I have no idea if tarek still does this. Nor how he does it.
denis_berthier wrote:Sure, if anyone knows how to do this and if this is possible without having any admin password.
I guess it would also require a huge amount of disk space.
I don't think I'd be given a backup copy of the web site, even if I asked very very nicely!!!!!
The problem as a guest (not logged in) or registered (logged in) user is not to use excessive bandwidth resulting in being blocked or banned!
The registered Bots (google, bing, etc.) are also limited in what pages they can 'crawl' thru some configuration file on the web server side (the one being crawled).
I myself periodically (roughly about every 5 patterns games) do incremental copies of threads of interest to me (patterns game, hardest sudokus, etc.) - they number less than or about 5 threads only. My downloads amount to a few KBs/MBs each time.
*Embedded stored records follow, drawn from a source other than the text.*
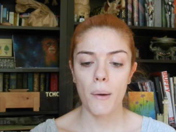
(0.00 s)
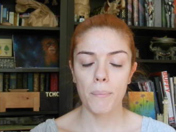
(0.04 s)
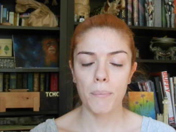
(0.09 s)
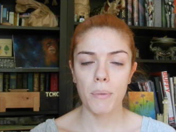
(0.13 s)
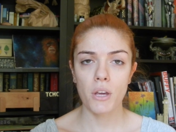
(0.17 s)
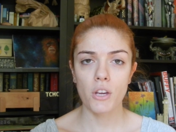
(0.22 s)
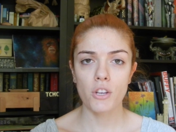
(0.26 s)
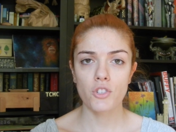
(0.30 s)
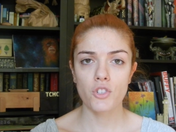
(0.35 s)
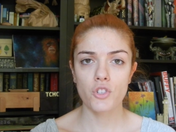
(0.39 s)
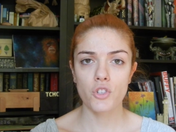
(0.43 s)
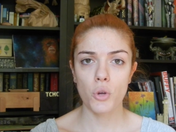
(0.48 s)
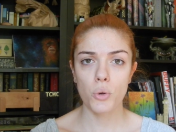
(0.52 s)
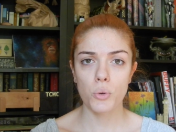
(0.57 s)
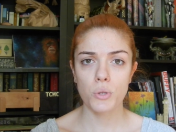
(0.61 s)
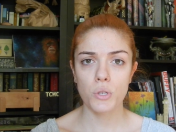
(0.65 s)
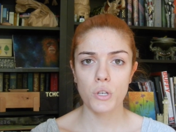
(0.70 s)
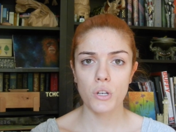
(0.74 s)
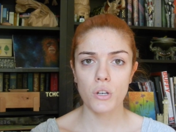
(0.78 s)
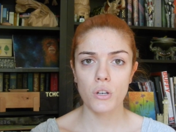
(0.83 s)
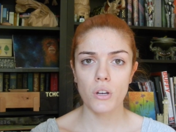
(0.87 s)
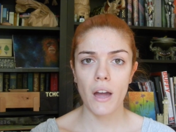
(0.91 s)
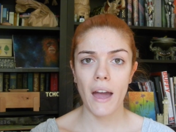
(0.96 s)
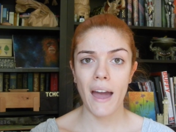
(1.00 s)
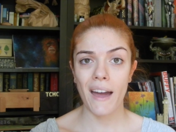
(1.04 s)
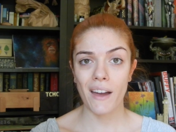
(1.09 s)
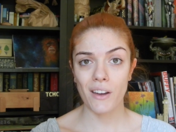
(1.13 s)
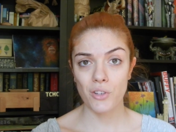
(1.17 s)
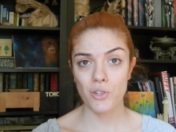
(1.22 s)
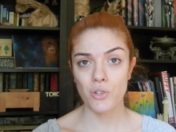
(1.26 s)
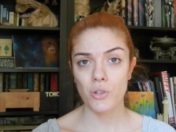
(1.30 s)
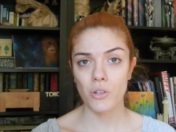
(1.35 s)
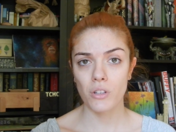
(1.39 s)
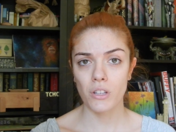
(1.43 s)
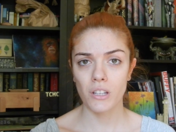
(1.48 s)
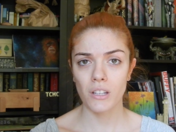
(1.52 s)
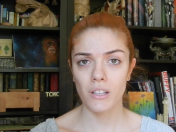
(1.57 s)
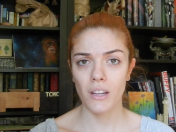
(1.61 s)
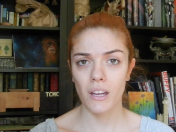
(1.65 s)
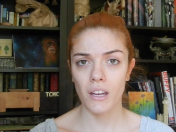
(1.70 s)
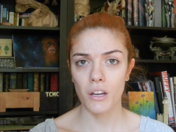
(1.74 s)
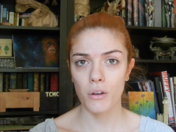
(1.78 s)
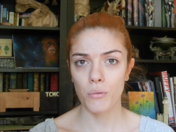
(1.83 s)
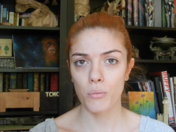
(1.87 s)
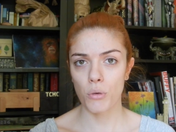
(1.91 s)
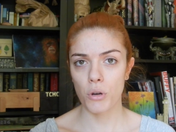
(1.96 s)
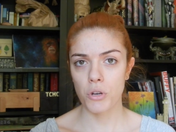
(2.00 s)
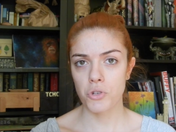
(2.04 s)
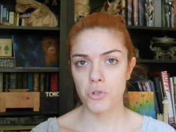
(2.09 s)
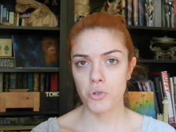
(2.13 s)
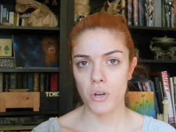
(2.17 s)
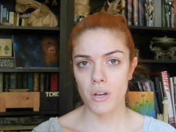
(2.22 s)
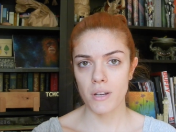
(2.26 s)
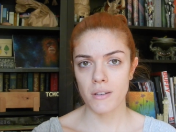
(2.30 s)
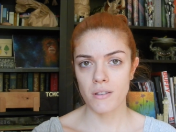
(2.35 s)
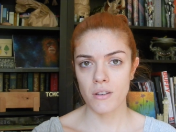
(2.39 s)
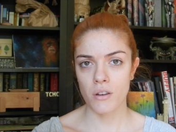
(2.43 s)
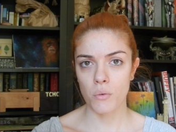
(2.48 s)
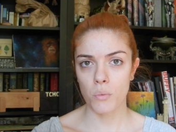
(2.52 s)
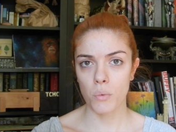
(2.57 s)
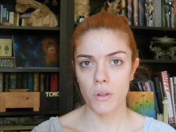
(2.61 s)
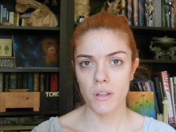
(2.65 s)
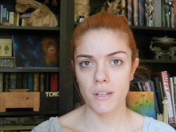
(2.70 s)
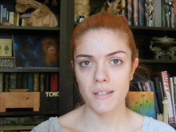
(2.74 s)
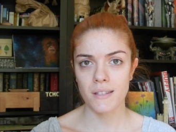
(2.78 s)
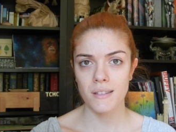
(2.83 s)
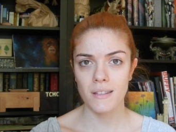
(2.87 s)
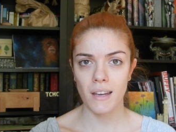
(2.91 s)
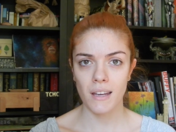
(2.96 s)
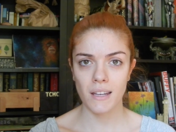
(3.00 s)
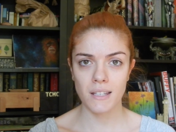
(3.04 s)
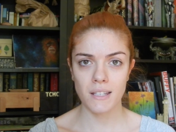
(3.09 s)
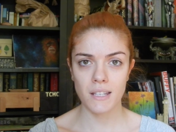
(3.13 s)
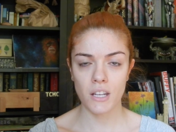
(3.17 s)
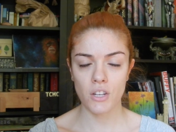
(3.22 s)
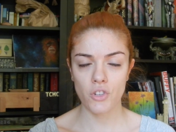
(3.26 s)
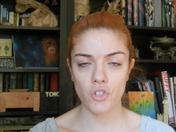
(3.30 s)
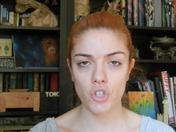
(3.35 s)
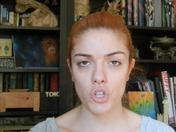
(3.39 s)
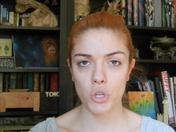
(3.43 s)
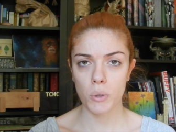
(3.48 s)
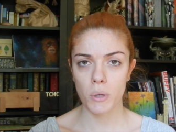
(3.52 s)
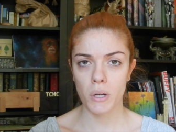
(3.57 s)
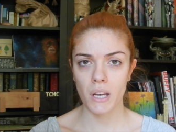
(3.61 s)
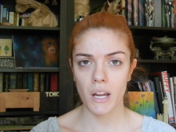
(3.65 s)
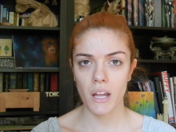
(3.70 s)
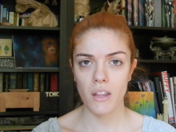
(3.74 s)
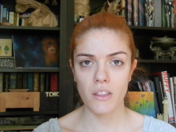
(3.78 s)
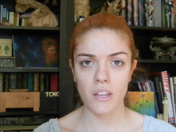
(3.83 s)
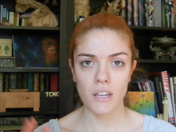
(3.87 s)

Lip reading: Because those are actually like a moisturizer with a slight tint to it, and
For a rough idea, my 'backup' of the hardest sudokus thread is 4.5MB. I might do a few more in future!
As mentioned before, I only grab the Print view, 1 file per thread page, without the images, scripts, etc. you would be downloading if viewing the page itself - the Print view is in a format I can process using scripts to extract stats and info.
There are a few open-sourced web crawlers, the ones I've tested before would copy/download everything recursively!! I've steered clear of these.